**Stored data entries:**
╭──

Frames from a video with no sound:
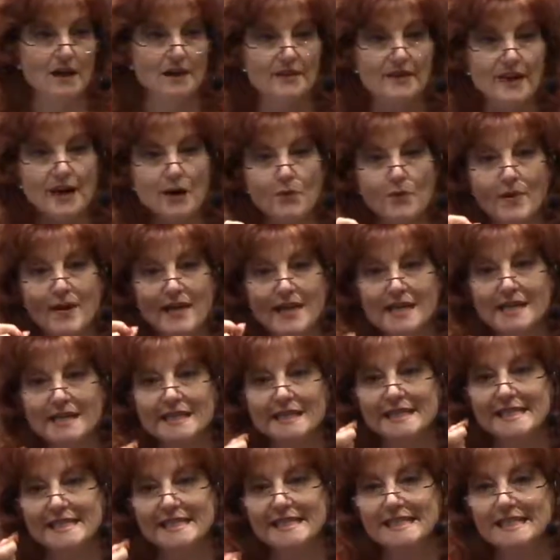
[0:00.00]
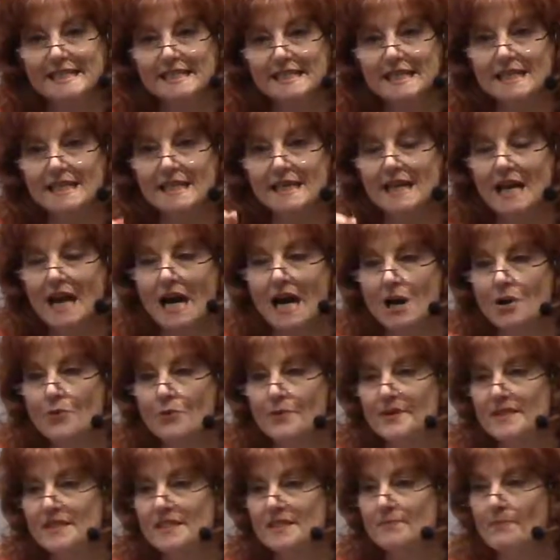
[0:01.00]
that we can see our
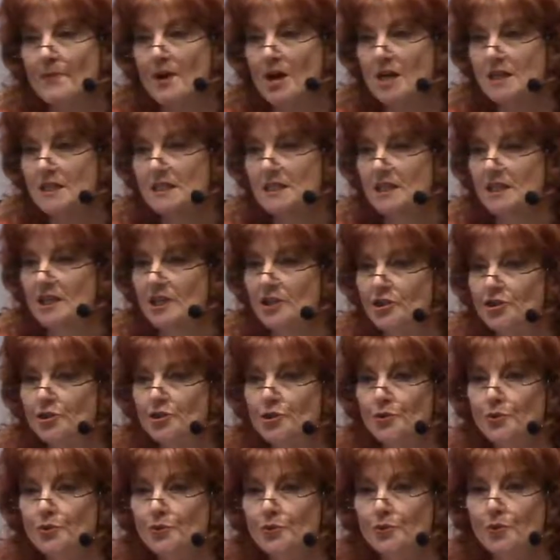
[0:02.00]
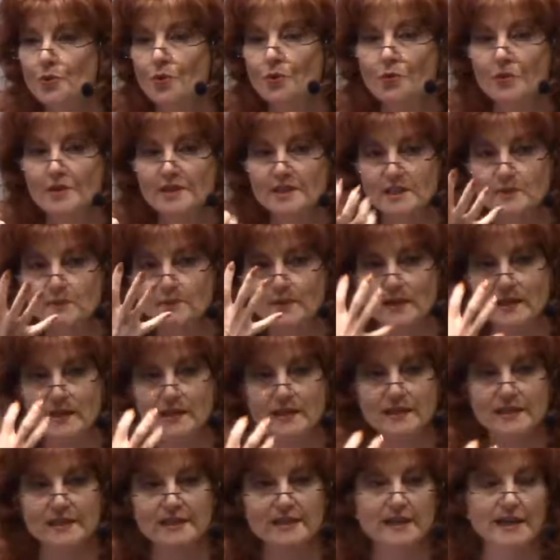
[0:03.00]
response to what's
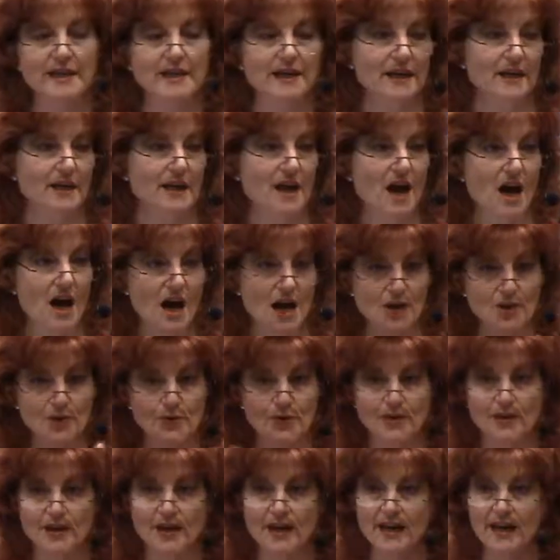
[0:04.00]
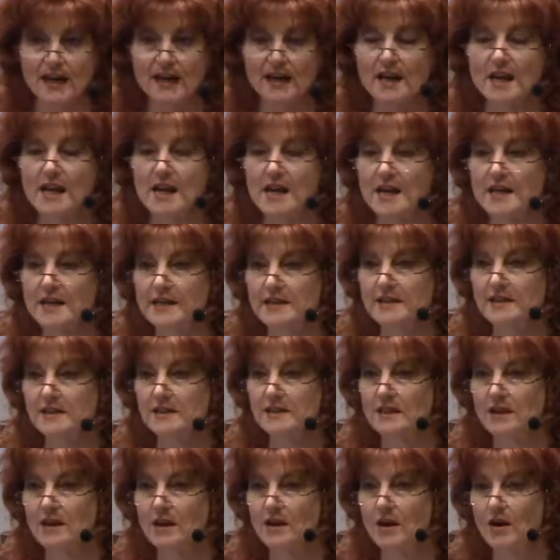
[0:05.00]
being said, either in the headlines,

╰──
╭──

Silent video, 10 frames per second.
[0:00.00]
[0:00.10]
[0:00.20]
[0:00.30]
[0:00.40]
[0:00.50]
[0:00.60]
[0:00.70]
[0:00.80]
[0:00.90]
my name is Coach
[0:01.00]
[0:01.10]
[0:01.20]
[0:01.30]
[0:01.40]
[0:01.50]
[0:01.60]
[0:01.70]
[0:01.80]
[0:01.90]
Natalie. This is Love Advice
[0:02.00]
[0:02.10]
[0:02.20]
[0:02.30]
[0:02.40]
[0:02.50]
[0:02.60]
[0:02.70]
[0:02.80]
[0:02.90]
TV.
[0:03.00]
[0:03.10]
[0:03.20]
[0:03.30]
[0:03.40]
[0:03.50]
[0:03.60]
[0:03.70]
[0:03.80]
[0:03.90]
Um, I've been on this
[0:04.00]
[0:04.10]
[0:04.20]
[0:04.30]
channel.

╰──
╭──

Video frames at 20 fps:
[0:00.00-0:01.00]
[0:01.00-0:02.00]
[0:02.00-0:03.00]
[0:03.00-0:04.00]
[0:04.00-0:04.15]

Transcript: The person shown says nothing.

╰──

**WORK TO COMPLETE:** Look above for the line containing "[0:00.00-0:01.00]". Output from there through the line containing "Transcript: The person shown says nothing.", exactly and inclusively.

**WRITTEN SOLUTION:**
[0:00.00-0:01.00]
[0:01.00-0:02.00]
[0:02.00-0:03.00]
[0:03.00-0:04.00]
[0:04.00-0:04.15]

Transcript: The person shown says nothing.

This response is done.